What I have to say include:

  1. I will use list or convert the list to array.ndarray (Campbell_subset.uns['expressed_genes1']), and later building the model for campbell_subset is unsuccessful.
  2. But the same method can successfully model Campbell.

Here is my code: Campbell = cb.data.ExprDataSet.read_dataset("Campbell.h5") list=['Ace2','Adora2a','Aldh1l1','Amigo2','Ano3','Aqp4'] #These genes are all contained in the expressed genes, and I've only listed a few Campbell_subset = Campbell[:, list]

%%capture startblast=time.time() models = [] for i in range(4): models.append(cb.directi.fit_DIRECTi( Campbell_subset,Campbell_subset.uns['expressed_genes1'], latent_dim=10, cat_dim=20, random_seed=i, path="Campbell_subset_blastmodels2/model%d" % i ))

%%capture start_time=time.time() models = [] for i in range(4): models.append(cb.directi.fit_DIRECTi( Campbell,Campbell.uns['expressed_genes1'], latent_dim=10, cat_dim=20, random_seed=i, path="Campbell_blastmodels2/model%d" % i ))

Sincerely waiting for your reply! Thanks!

Jeff1995 commented 4 years ago

Thanks for the report!

After some digging, I found that this is caused by cells containing no reads in the gene subset. Internally, the DIRECTi encoder normalizes cells by their total read count (row sum). So, cells with no reads would produce 0 / 0 = NaN after the normalization. These NaN values causes tensorflow to block instead of throwing an error...

Would you please try removing cells with 0 total count in Campbell_subset, e.g.,

Campbell_subset = Campbell_subset[Campbell_subset.exprs.sum(axis=1) != 0, :]

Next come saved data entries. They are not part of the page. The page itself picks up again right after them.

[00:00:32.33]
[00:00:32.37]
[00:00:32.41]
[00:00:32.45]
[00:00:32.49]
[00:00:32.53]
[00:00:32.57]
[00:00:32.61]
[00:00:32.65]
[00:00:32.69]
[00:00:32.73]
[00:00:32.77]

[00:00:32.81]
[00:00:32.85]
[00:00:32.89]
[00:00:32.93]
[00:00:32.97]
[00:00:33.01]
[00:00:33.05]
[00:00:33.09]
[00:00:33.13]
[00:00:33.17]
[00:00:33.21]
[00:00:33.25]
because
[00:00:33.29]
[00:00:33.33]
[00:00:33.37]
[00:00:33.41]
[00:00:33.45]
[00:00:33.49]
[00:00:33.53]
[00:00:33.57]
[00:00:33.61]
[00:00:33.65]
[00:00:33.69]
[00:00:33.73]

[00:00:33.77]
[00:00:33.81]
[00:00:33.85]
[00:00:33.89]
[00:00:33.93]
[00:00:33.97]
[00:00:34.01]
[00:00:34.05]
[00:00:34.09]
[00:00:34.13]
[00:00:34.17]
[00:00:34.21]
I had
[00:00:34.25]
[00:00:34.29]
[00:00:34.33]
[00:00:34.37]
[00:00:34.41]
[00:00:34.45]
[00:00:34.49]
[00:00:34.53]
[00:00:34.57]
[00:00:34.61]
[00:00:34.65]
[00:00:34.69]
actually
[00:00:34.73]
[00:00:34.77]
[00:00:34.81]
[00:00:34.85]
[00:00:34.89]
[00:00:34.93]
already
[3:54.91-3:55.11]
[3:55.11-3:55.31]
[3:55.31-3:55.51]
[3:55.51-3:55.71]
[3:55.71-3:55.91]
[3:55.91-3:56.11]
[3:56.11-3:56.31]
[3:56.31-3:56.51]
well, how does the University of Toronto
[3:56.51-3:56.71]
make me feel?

And see if the model is no longer stuck?

Meanwhile, I recommend doing gene selection via the genes argument of fit_DIRECTi:

models = []
for i in range(4):
    models.append(cb.directi.fit_DIRECTi(
        Campbell_subset, genes=list, latent_dim=10, cat_dim=20,
        random_seed=i, path="Campbell_subset_blast_models2/model_%d" % i
    ))

So that fit_DIRECTi will use the total count in all genes when doing the normalization and avoid the 0 / 0 = NaN problem, while the model is indeed fitted on genes specified in the gene list.

Thanks again for the report! Let me know if any further issues.